You can do this by setting binary=False when calling the save_word2vec_format() function, for example:

In [None]:
model.wv.save_word2vec_format('model.txt', binary=False)

The saved model can then be loaded again by calling the Word2Vec.load() function. For example

In [None]:
model = Word2Vec.load('model.bin')

In [None]:
from gensim.models import Word2Vec
# define training data
sentences = [['this', 'is', 'the', 'first', 'sentence', 'for', 'word2vec'],['this', 'is', 'the', 'second', 'sentence'],
            ['yet', 'another', 'sentence'],
            ['one', 'more', 'sentence'],
            ['and', 'the', 'final', 'sentence']]
# train model
model = Word2Vec(sentences, min_count=1)
# summarize the loaded model
print(model)
# summarize vocabulary
words = list(model.wv.vocab)
print(words)
# access vector for one word
print(model['sentence'])
# save model
model.save('model.bin')
# load model
new_model = Word2Vec.load('model.bin')
print(new_model)

Along with the paper and code for word2vec, Google also published a pre-trained word2vec model on the Word2Vec Google Code Project.

# Loading google Pretrained model

A pre-trained model is nothing more than a file containing tokens and their associated word vectors. The pre-trained Google word2vec model was trained on Google news data (about 100 billion words); it contains 3 million words and phrases and was fit using 300-dimensional word vectors.
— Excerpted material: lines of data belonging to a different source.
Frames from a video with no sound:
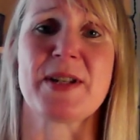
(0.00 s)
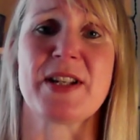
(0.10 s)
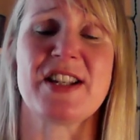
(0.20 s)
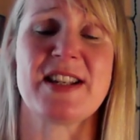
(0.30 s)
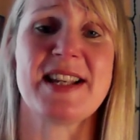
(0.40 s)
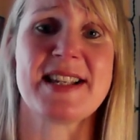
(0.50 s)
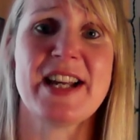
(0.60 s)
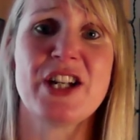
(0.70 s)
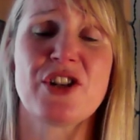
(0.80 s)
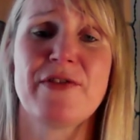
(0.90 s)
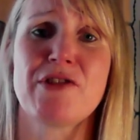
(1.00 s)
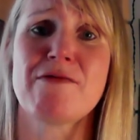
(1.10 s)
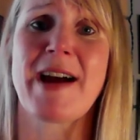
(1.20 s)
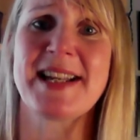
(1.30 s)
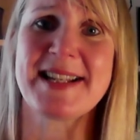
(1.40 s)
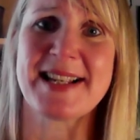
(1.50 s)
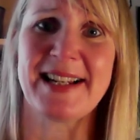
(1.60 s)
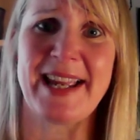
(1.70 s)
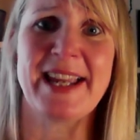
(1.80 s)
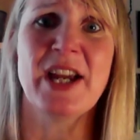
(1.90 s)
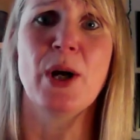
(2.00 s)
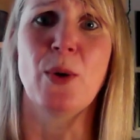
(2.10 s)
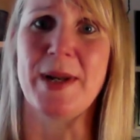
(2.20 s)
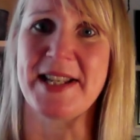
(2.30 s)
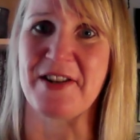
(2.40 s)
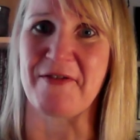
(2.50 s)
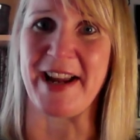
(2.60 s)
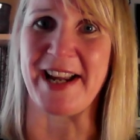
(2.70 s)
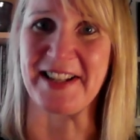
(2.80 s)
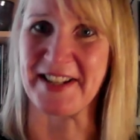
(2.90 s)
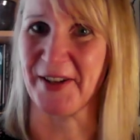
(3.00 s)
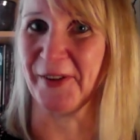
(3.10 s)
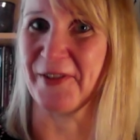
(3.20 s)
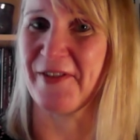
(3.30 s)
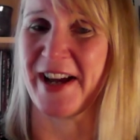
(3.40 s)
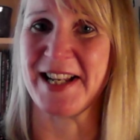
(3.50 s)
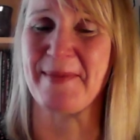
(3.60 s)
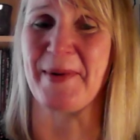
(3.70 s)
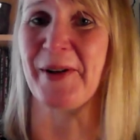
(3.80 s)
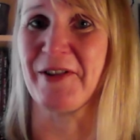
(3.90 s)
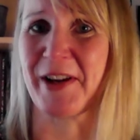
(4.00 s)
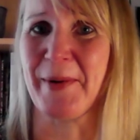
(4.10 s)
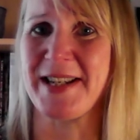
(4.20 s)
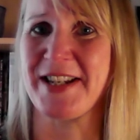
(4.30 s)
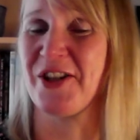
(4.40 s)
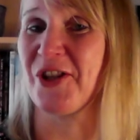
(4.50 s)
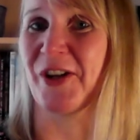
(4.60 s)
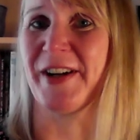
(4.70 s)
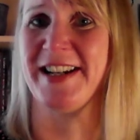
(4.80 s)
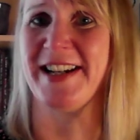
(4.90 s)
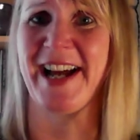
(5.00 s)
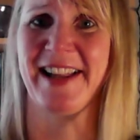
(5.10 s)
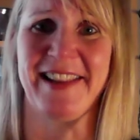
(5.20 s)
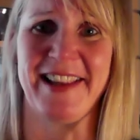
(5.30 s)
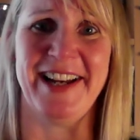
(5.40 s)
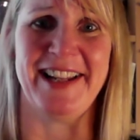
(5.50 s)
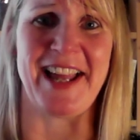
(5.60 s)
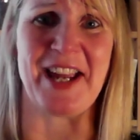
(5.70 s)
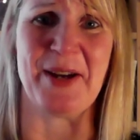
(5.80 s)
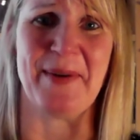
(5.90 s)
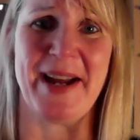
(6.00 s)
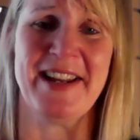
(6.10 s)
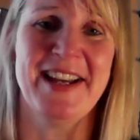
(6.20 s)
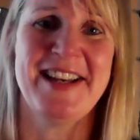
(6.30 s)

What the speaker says: So search for Writerly Witterings on Facebook, request to join, and I'll let you in.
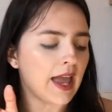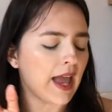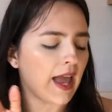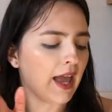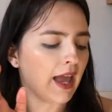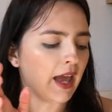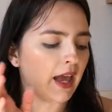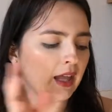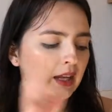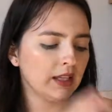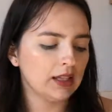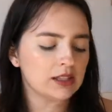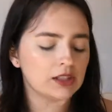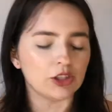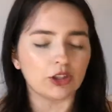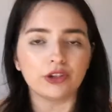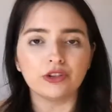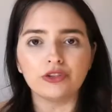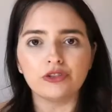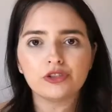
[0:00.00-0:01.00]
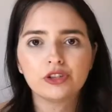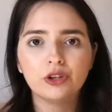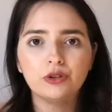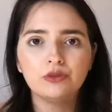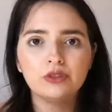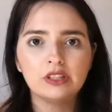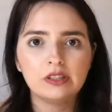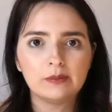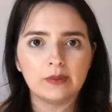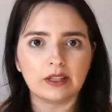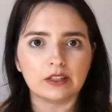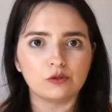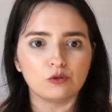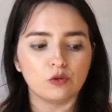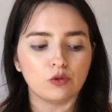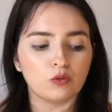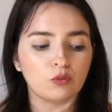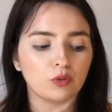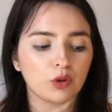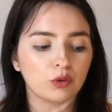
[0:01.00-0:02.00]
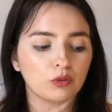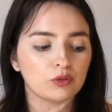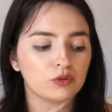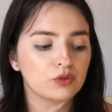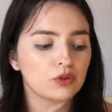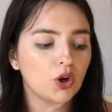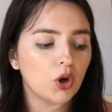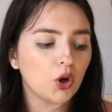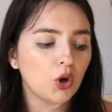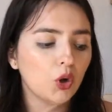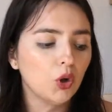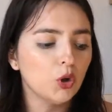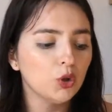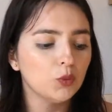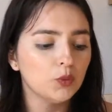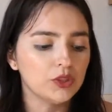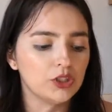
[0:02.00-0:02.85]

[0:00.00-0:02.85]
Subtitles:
and it's earth tones mixed with rose gold,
It is a 1.53 Gigabytes file. You can download it from here:

"GoogleNews-vectors-negative300.bin.gz"    
                                          copy the link to get model


Unzipped, the binary file (GoogleNews-vectors-negative300.bin) is 3.4 Gigabytes.
https://code.google.com/archive/p/word2vec/

The Gensim library provides tools to load this file. Specifically, you can call the KeyedVectors.load_word2vec_format() function to load this model into memory, for example:

In [None]:
from gensim.models import KeyedVectors
filename = 'GoogleNews-vectors-negative300.bin'
model = KeyedVectors.load_word2vec_format(filename, binary=True)

In [None]:
from gensim.models import KeyedVectors
# load the google word2vec model
filename = 'GoogleNews-vectors-negative300.bin'
model = KeyedVectors.load_word2vec_format(filename, binary=True)
# calculate: (king - man) + woman = ?
result = model.most_similar(positive=['woman', 'king'], negative=['man'], topn=1)
print(result)

In [None]:
#expected answer
[('queen', 0.7118192315101624)]

# Load Stanford’s GloVe Embedding

The first step is to convert the GloVe file format to the word2vec file format. The only difference is the addition of a small header line. This can be done by calling the glove2word2vec() function. For example:

In [None]:
from gensim.scripts.glove2word2vec import glove2word2vec
glove_input_file = 'glove.txt'
word2vec_output_file = 'word2vec.txt'
glove2word2vec(glove_input_file, word2vec_output_file)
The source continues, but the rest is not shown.